LES ROIS FAINEANTS

   L’annonce du déménagement (forcé) du F.N.R.S. à Charleroi est une preuve que l’imagination est toujours au pouvoir en Belgique.

Avec la crise interminable et la croissance qui hoquète, les politiciens donnaient l’impression d’avoir brûlé toutes leurs cartouches. Plus la moindre fusée pour nous éblouir. Comment lancer un projet un peu ambitieux, promettre des lendemains qui chantent si les caisses restant désespérément vides, plus personne ne croit plus aux promesses ?

Avec la redoutable campagne électorale qui se profile, ils cherchaient désespérément un nouveau truc pour nous jeter la poudre aux yeux, en tout cas le temps d’être réélus. Et ils l’ont trouvé !
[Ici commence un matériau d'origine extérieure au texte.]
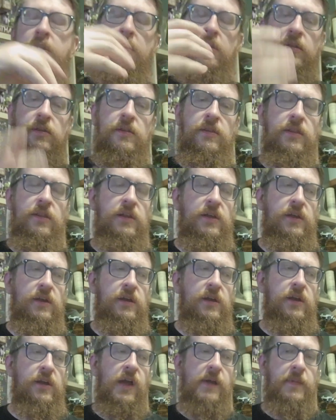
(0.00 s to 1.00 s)
the
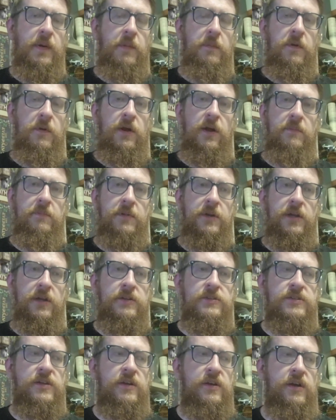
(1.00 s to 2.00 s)
comic book
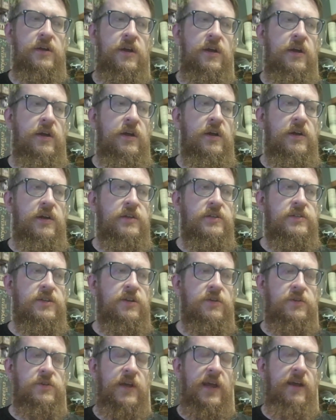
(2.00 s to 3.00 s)
companies. So
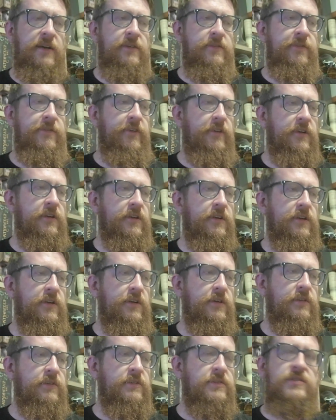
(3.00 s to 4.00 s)
to have
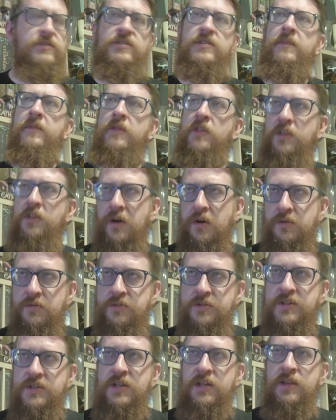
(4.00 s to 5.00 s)
some of
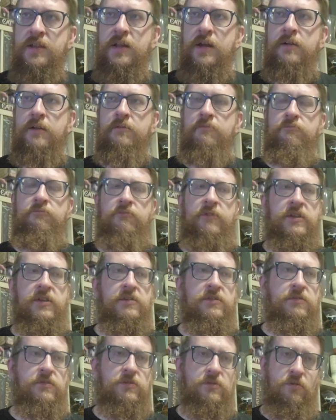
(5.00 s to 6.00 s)
those in there
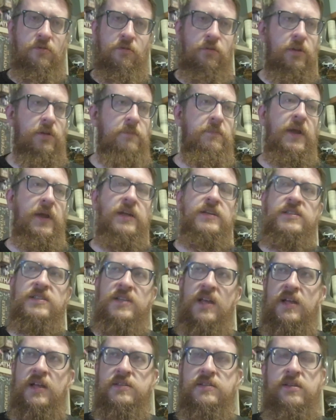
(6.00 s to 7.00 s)
totally makes
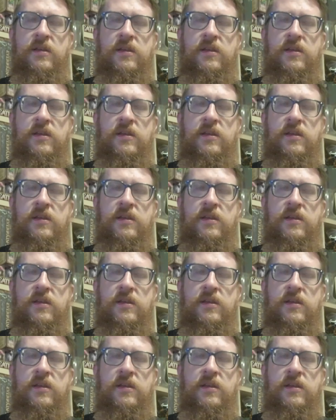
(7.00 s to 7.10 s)
sense.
Une fois de plus, le gouvernement wallon confirme sa réputation de meilleur magicien d’Europe. Réputation acquise grâce à quelques excellentes attractions. Transformer la disparition des usines en un progrès puisqu’elle améliore la qualité de l’air, c’était très fort ! De même, célébrer l’augmentation du chômage comme une grande victoire sociale permettant à nos travailleurs de profiter enfin des loisirs et de la vie de famille, chapeau !

Mais il était devenu difficile de prolonger ce spectacle une année encore car les spectateurs commençaient à deviner l’envers du décor. Et ça, c’est mortel pour un prestidigitateur.

Or, voilà que l’école du cirque de Charleroi vient de mettre au point un numéro inédit et original : la tournée permanente. Pas celle des bistrots, ça c’est une affaire bien connue dans la région. Mais celle des administrations.

S’inspirant de l’histoire des rois fainéants, qui faisaient le tour perpétuel de leur royaume, paisiblement couchés sur leurs litières, entraînant derrière eux leur cour telle la caravane du tour de France, les lumineux édiles carolos ont imaginé de faire circuler les services fédéraux, bêtement immobilisés à Bruxelles. Le F.N.R.S. à Charleroi n’est que le début du spectacle. Il y aura ensuite les Archives du Royaume à Anvers (passionnante source d’études pour les futurs chercheurs de la république indépendante de Flandre), le Ministère des Finances à Arlon, à une encablure de Luxembourg, permettant aux contrôleurs d’aller à pied (encore une économie !) pour débusquer les fraudeurs fiscaux.

Quant au premier ministre, après avoir revendu le 16 rue de la Loi à un groupe immobilier qatari (toujours ce souci d’épargner les contribuables), il installera ses bureaux et présidera les réunions du gouvernement selon l’humeur du moment et l’état de la météo, tantôt dans un château de sable sur la plage de Coxyde, tantôt sur les terrils verdoyants de La Louvière ou encore dans les locaux pas chers de Mittal. Nul doute que ces bouffées d’oxygène profiteront à tous nos concitoyens.